Drone Helps Save Life Of Swedish Man

by Kevin Burton

    Health care systems worldwide use drone technology to overcome physical and other barriers in an effort to save lives.

   The technology was crucial for a Swedish man late last year, as reported by the BBC.

   “An autonomous drone has helped to save the life of a 71-year-old man who was suffering a cardiac arrest,” wrote the BBC.

    “The drone delivered a defibrillator to a doctor helping the man, who became ill while shoveling snow outside his house in Trollhattan, Sweden. The man, who didn’t wish to be named, told the BBC it was ‘fantastic’ that it arrived so quickly.”

   Everdrone, the company behind the drone, says it meant that defibrillation could begin before the arrival of an ambulance. It took just over three minutes from the alarm being raised until the Automated External Defibrillator (AED) was delivered, the BBC reported.

   The patient told the BBC he doesn’t remember what happened that day. He was clearing thick snow from his driveway but when the cardiac arrest hit, ‘everything went black,’ he said. His wife later told him how lucky he had been.

   “Dr Mustafa Ali, who happened to be driving past at the time, rushed to help and told Everdrone, ‘I was on my way to work at the local hospital when I looked out the car window and saw a man collapsed in his driveway,’” reported the BBC.

   “’The man had no pulse, so I started doing CPR while asking another bystander to call 112 (the Swedish emergency number).

Just minutes later, I saw something flying above my head. It was a drone with a defibrillator.’”

   Everdrone chief executive Mats Sallstrom believes the technology played a part in a team effort to save the patient’s life.

   “It’s a medical doctor doing CPR, it’s the early defibrillation, it’s the treatment in the ambulance on the way to the hospital,” Sallstrom told the BBC. “There’s a chain of events saving the person’s life, and the drone is a very critical part of how that system works.”

   “The drone is a partnership between the Karolinska Institutet – Sweden’s largest medical university – together with the national emergency operator SOS Alarm, Region Vastra Gotaland and Everdrone.

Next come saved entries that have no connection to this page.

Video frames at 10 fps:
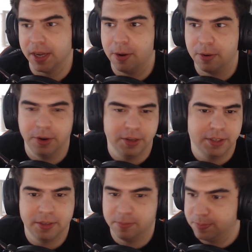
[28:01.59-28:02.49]
How good
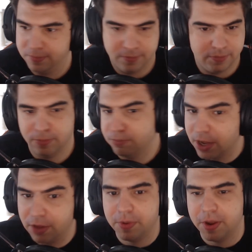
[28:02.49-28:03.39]
is
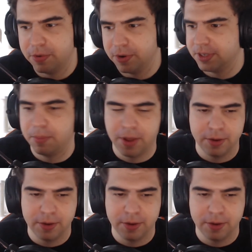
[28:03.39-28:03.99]
Selfmade, for example?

In 2020, the group explored the use of drones to deliver defibrillators in Gothenburg and Kungalv in western Sweden,” the BBC reported.

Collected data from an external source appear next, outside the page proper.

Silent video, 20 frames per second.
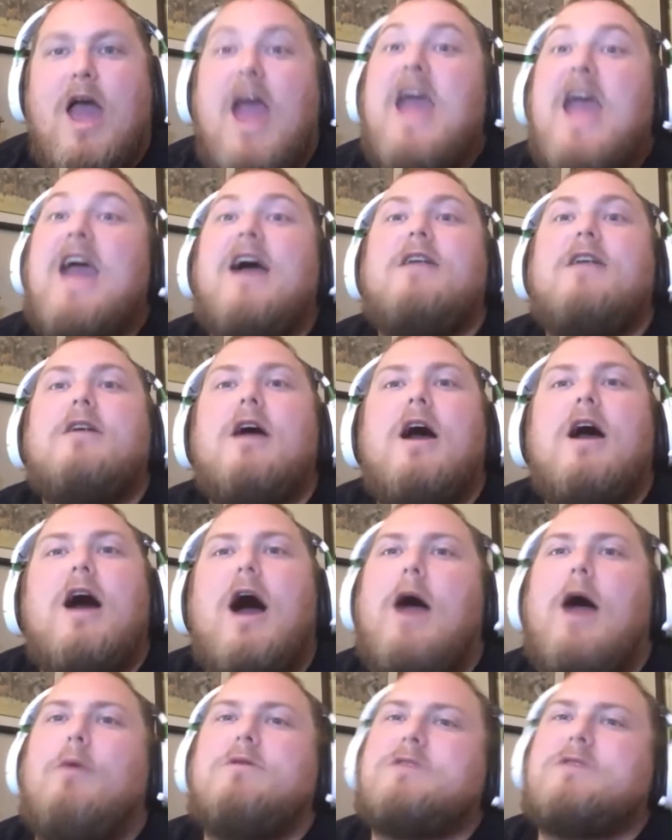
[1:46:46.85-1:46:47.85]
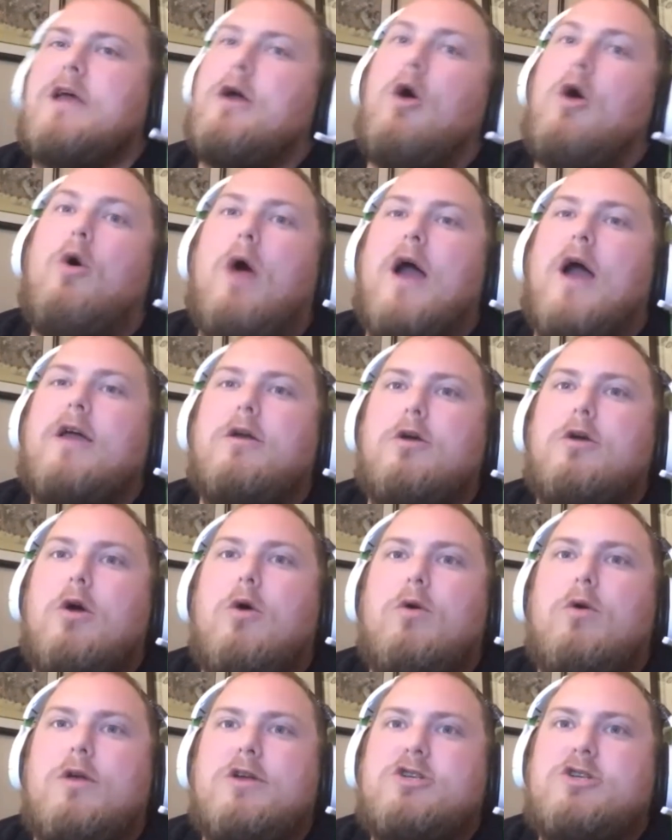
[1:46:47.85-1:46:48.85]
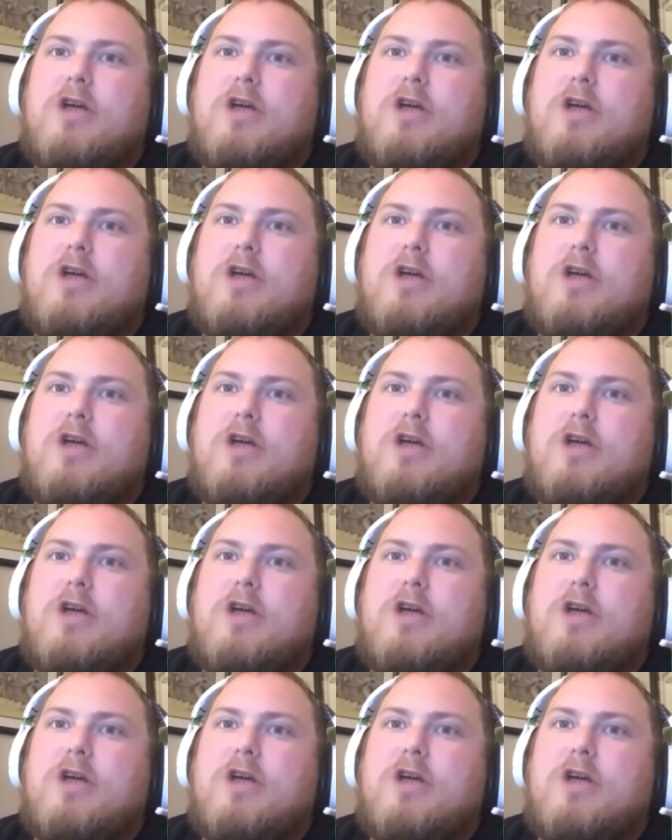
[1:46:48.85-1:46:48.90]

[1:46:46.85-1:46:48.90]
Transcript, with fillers: and I was like, oh, I can go to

   “Over the four-month study, the Karolinska researchers found that drones were dispatched to 12 out of 14 cases of suspected cardiac arrest, and successfully delivered an AED in all but one.

In seven cases the drones arrived before the ambulances.”

   In the USA, the first Federal Aviation Administration-approved delivery drone brought medical supplies to a rural Virginia clinic in 2016,” according to www.dovepress.com. “Since then, the use of medical drones has expanded.”
   “Medical drones are now used in a wide range of medical and public health situations to supplement ground response teams and manned aircraft, particularly in situations in which responders may be in danger or in which manned air or ground vehicles are costly,” the website writes.

    “Hospitals have begun using drones to rapidly and reliably transport laboratory samples, and humanitarian aid organizations are now using drones to cost-effectively bring blood products, vaccines, pharmaceuticals, medical supplies, and even organs to remote, rural areas or areas with poor infrastructure,” according to the website.

   Everdrone says the system has gotten a lot faster. The focus now is to work closely with the dispatchers who give instructions to the people on site.

   Everdrone is in talks to bring the technology to other countries, including the UK, though the firm won’t say to which ones it has been speaking.

   Drones are already in use by some UK emergency services, wrote the BBC. Earlier this year, an 83-year-old man’s family said his life was saved when he was found by a police drone after being missing for 18 hours.

The key to the Swedish system is having an integrated system ready to go, Everdrone says. The drone system is electronically integrated with the emergency dispatch system and can get ready to fly as soon as an emergency call suggesting a cardiac arrest is received, Sallstrom said.

   Although the drone is autonomous, there is also a ‘pilot in command’ who oversees the operation for safety reasons and can obtain clearance to take off from air traffic control.

   “Roughly 60 seconds from the alarm we can be on our way,” Sallstrom said.

   Time is very much of the essence, as the chance of survival decreases by 7 to 10 percent with each minute following collapse, the company says.